[Task prompt]
The listing below should be reproduced precisely, except for its images.

[Data listing]
*** Begin section ***

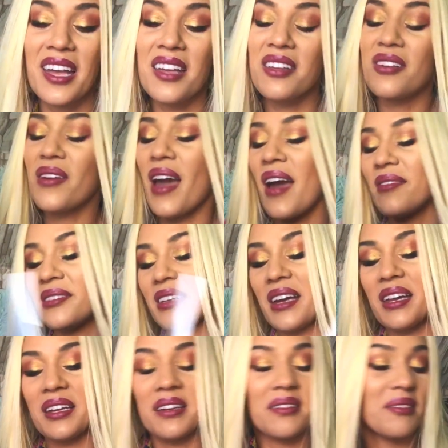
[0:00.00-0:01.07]
you have to get
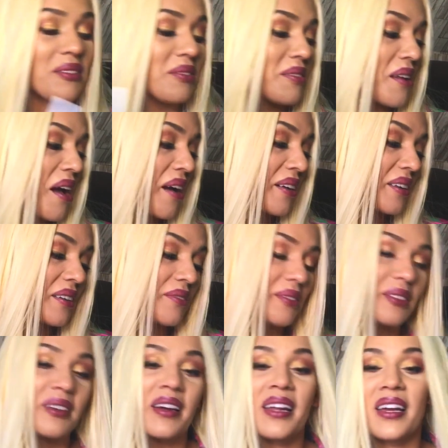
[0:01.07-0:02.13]
it. You're not gonna
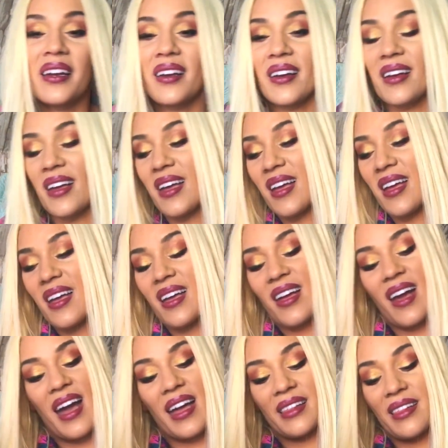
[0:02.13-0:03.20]
regret it.
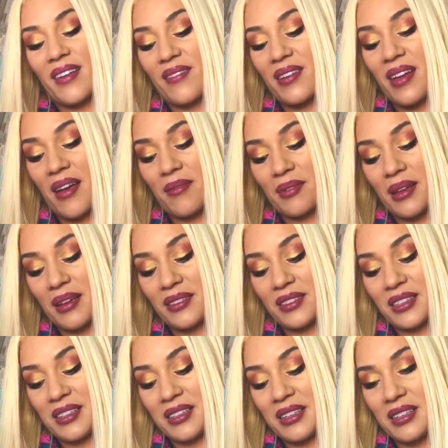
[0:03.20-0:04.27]
I love it. I'm
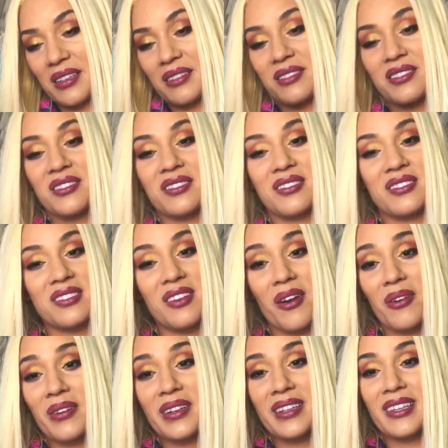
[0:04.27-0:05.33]
actually
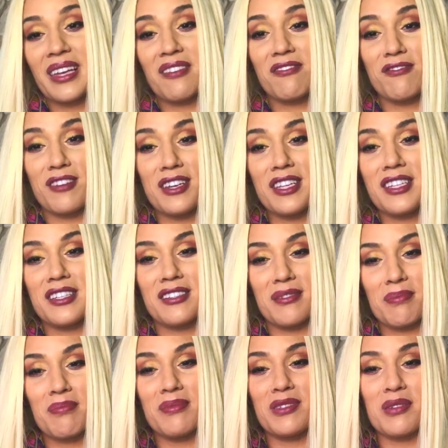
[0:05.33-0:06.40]
already like fiending
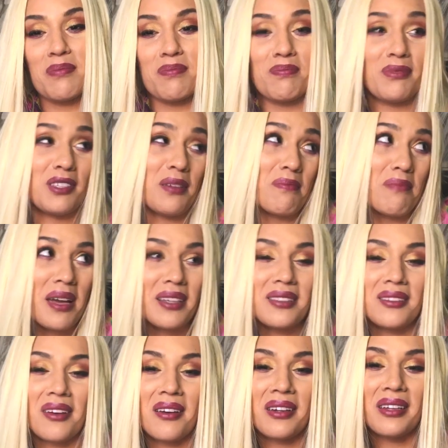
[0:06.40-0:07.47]
to mess
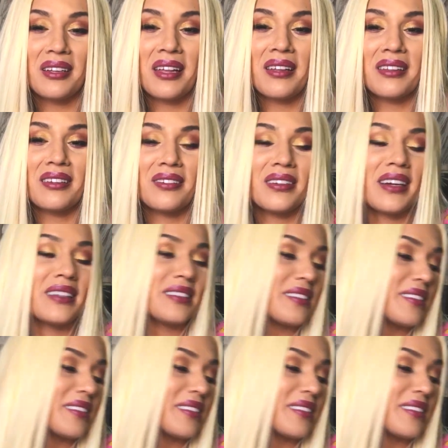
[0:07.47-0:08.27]
on it now that you guys are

*** End section ***

[Result]
[0:00.00-0:01.07]
you have to get
[0:01.07-0:02.13]
it. You're not gonna
[0:02.13-0:03.20]
regret it.
[0:03.20-0:04.27]
I love it. I'm
[0:04.27-0:05.33]
actually
[0:05.33-0:06.40]
already like fiending
[0:06.40-0:07.47]
to mess
[0:07.47-0:08.27]
on it now that you guys are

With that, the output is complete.